El precio ha sido caro: él mismo resultó contagiado el 30 de marzo y debió permanecer en cuarentena domiciliaria durante dos semanas. Cuando llevaba varios días jornadas cuenta de la evolución del coronavirus, los políticos han decidido suprimir las comparecencias diarias y reformular las ruedas de prensa, por lo que ya no lo veremos tan a menudo dar consejos con sus maneras llanas y pedagógicas ni desmentir los rumores, bulos y fake news. Una dosificación de su carácter calmo, su discurso templado, su confinidad catódica y su mensaje pacífico esquivando los proyectiles de la terminología bélica que se ha impuesto.
Blanco de ataques incesantes y sometido a una gran presión, cometió fallos más que comprensibles. La historia se encargará de juzgar algunos otros: ¿subestimó la pandemia?, ¿reaccionó tarde?, ¿ofreció datos que no se correspondían con la realidad, como los test que según él se realizaban a los colegas de los sanitarios que dieron positivo? Sin embargo, si fuese imparcial, también debería subir al estrado a los aprendices de verdugo, quienes han llegado a criticar hasta su vestimenta, como si un profesional prestigioso y solvente precisase ajustarse el nudo de la corbata para desempeñar mejor su labor.
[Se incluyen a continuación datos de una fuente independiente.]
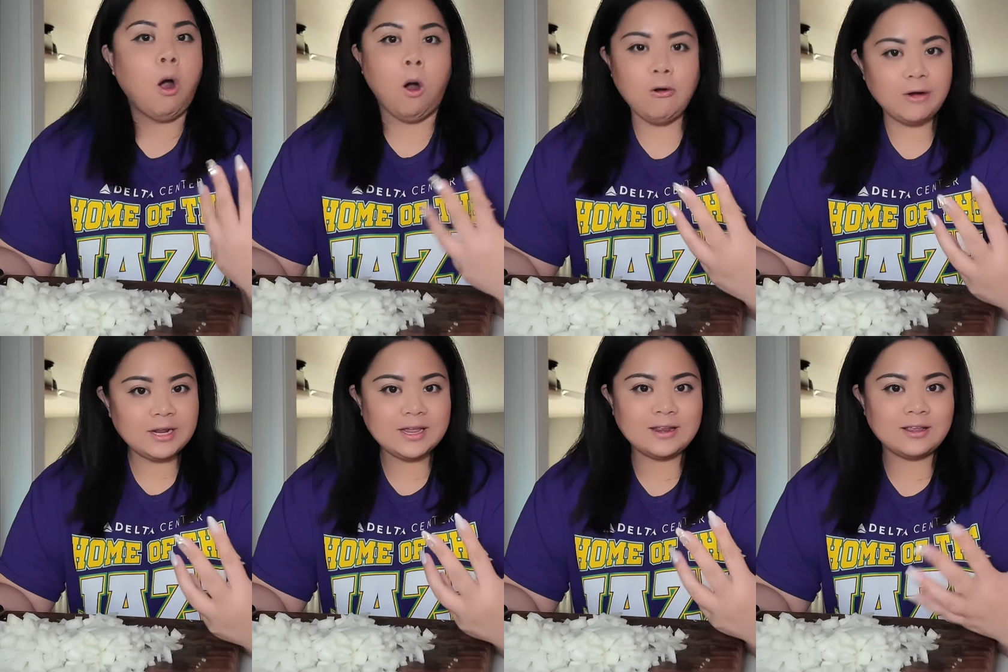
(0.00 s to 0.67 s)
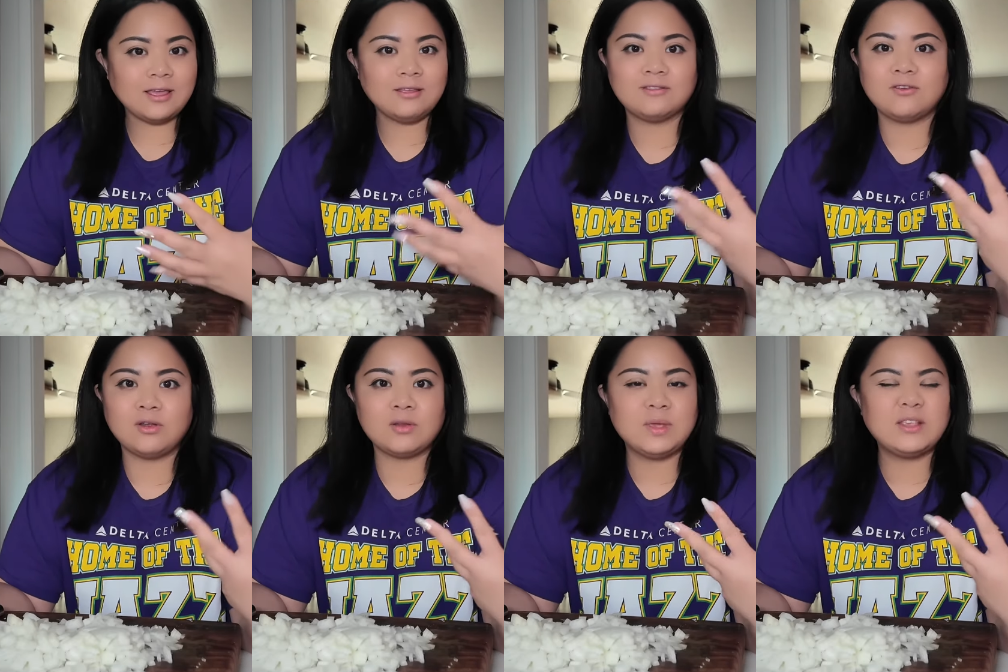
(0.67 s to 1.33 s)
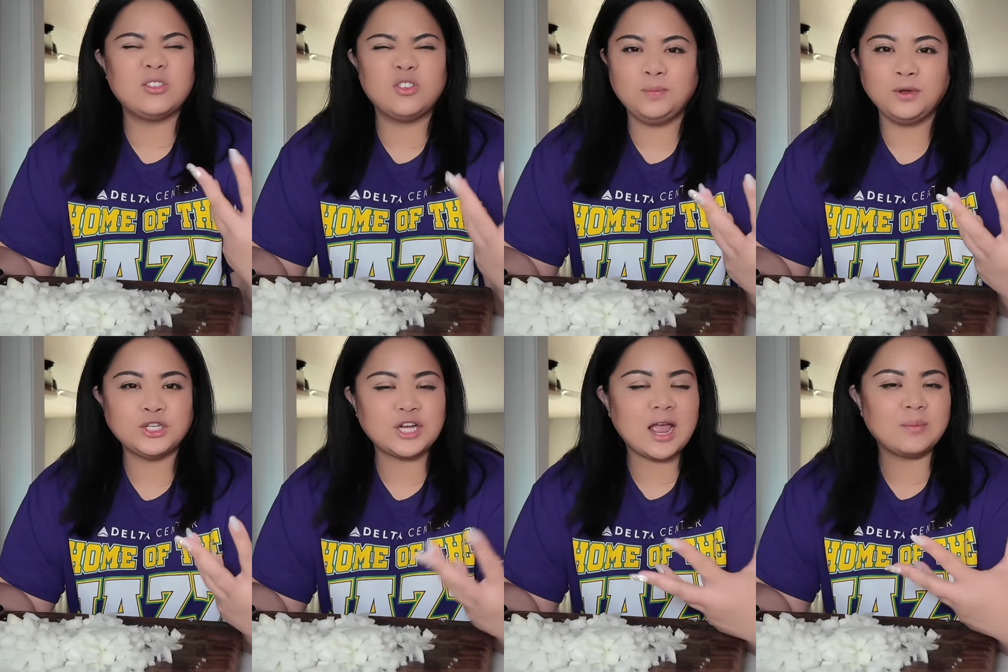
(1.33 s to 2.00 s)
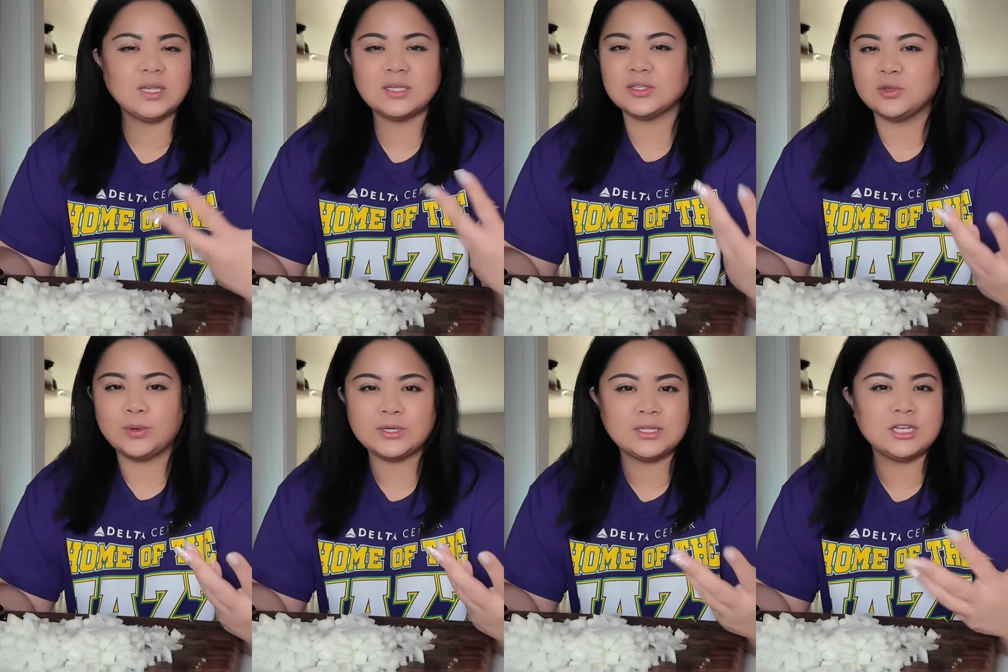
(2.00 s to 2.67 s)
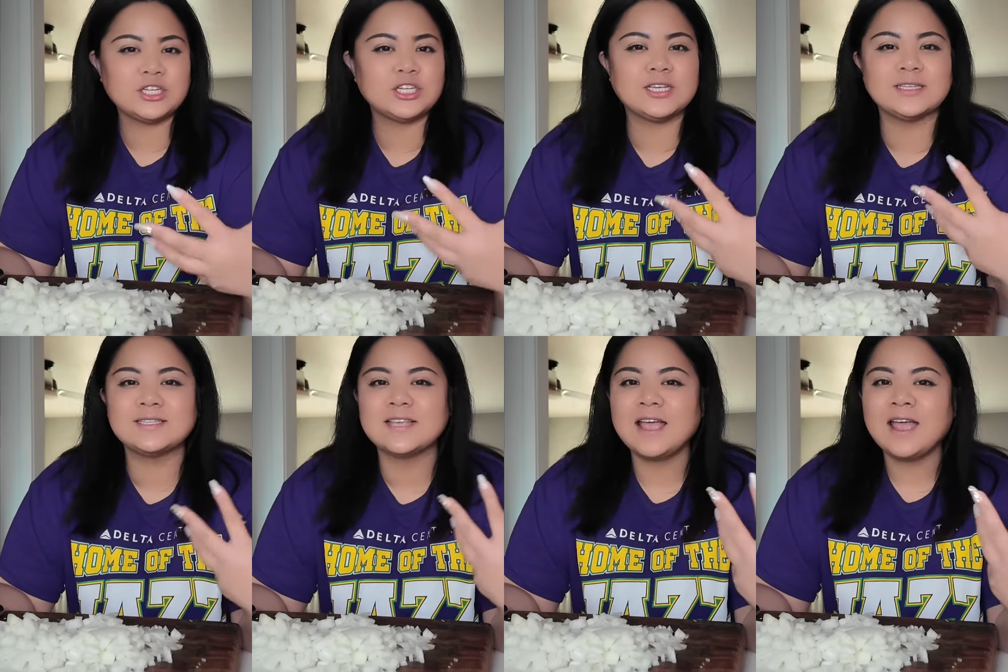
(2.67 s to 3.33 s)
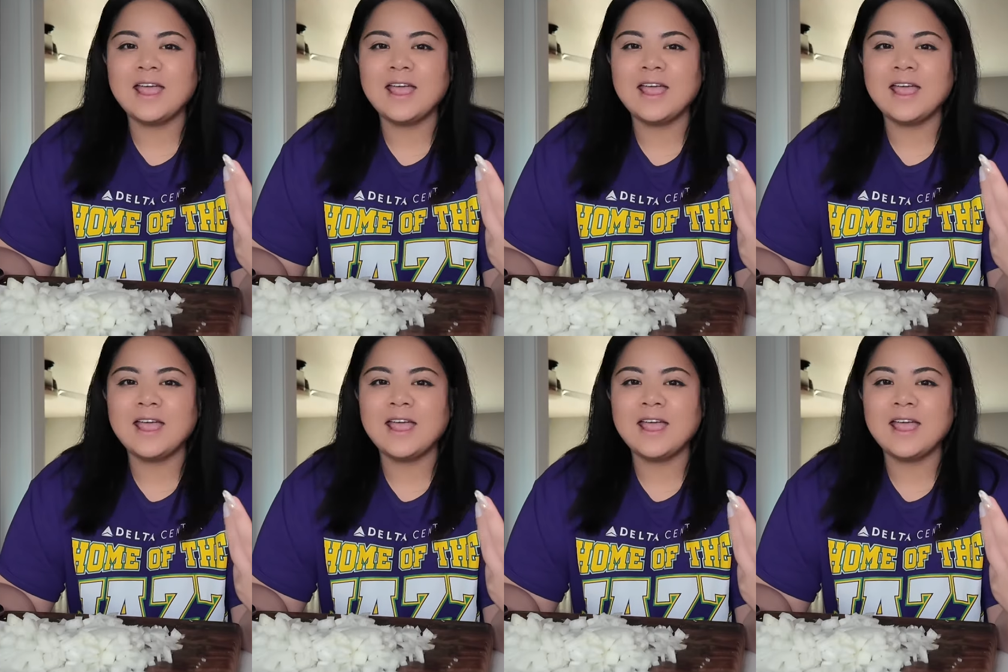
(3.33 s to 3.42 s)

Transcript: already in it, and it's gonna be super jammy, super delicious.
Al igual que el color de su cabello hace juego con el de sus iris, el cansancio reflejado en sus ojeras acompaña el desgaste sufrido como imagen del Gobierno, aunque muchos echarán de menos su sosegada vacuna contra la inquietud y la histeria. Con sus cejas impertérritas ante las preguntas que cuestionaban unos datos que infundían esperanza achicaba el efecto mariposa o la teoría del caos. "La explicación es obvia y, de hecho, le agradezco que nos permita poner en valor el esfuerzo que hemos hecho todos los españoles durante cinco semanas", respondía educadamente tras disculpar el interrogante.
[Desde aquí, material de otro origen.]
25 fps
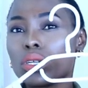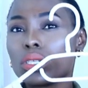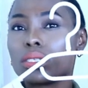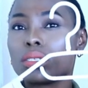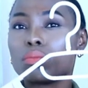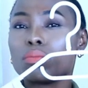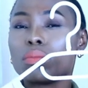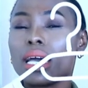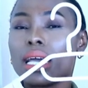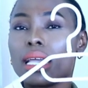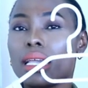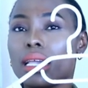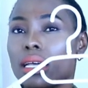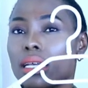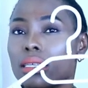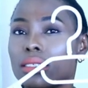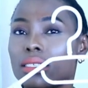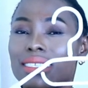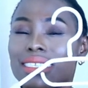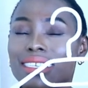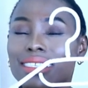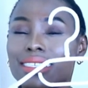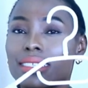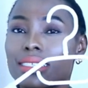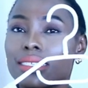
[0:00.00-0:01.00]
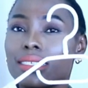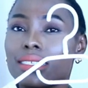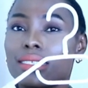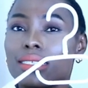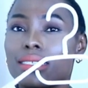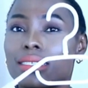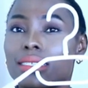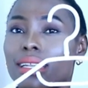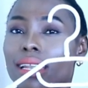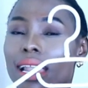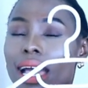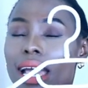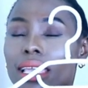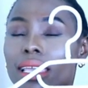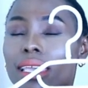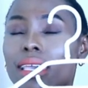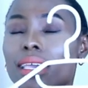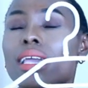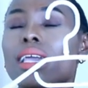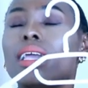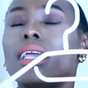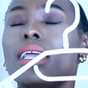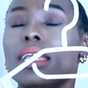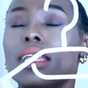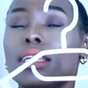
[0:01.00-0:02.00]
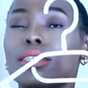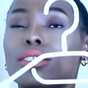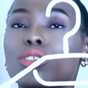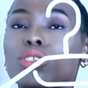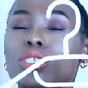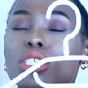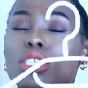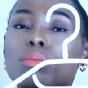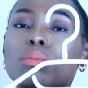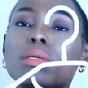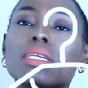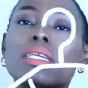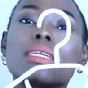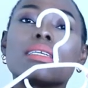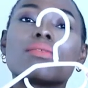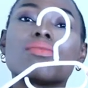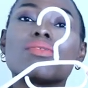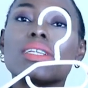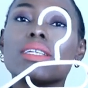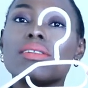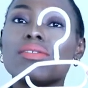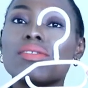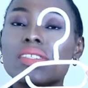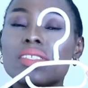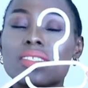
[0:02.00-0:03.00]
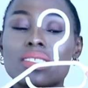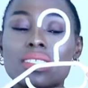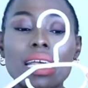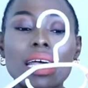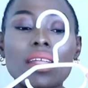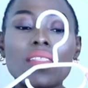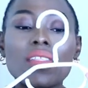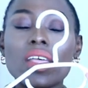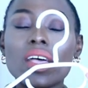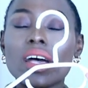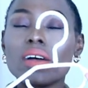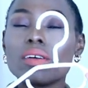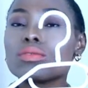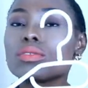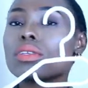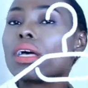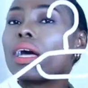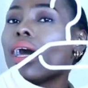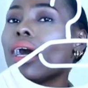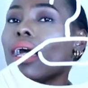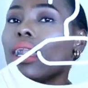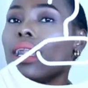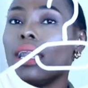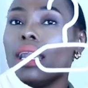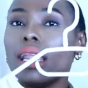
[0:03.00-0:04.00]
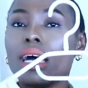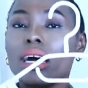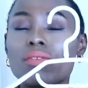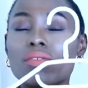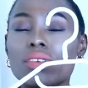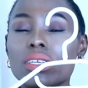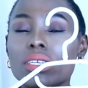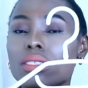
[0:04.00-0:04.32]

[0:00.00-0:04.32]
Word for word: what my uh, sandals is like it just make it really really stand out i love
Hemos conseguido reducir los contactos que suponen una transmisión. Si no estuviéramos viendo esto, es cuando nos tendríamos que sorprender, insistía Simón el lunes, al tiempo que hacía una llamada a la población para que no se relajase a partir de entonces y echase a perder el esfuerzo y el sacrificio realizados. "Pensar que esto que hemos hecho no iba a servir para nada... Hemos de ser sensatos. Las medidas de salud pública que se ponen pueden ser duras, pueden ser difíciles, a veces incluso pueden no entenderse, pero están bien pensadas y bien valoradas [...]. Lo estamos consiguiendo, no lo tiremos ahora por tierra".
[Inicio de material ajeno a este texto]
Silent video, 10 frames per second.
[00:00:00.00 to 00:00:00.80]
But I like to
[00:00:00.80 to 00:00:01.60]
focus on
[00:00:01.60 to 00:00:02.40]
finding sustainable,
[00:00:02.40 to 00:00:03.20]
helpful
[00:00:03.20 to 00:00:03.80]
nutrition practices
Cuando regrese al futuro y todo esto quede atrás, quizás le gustaría viajar al pasado, como Doc al volante de su DeLorean, aunque él prefiera las motos. No cabe duda de que su modestia y humildad le llevarían a corregir ciertas intervenciones, enmendar los fallos y prevenir el mayor número de fallecimientos posible, aunque seguramente pasaría por alto algunos detalles que lo honran, como asumir en público errores ajenos como si fuesen propios.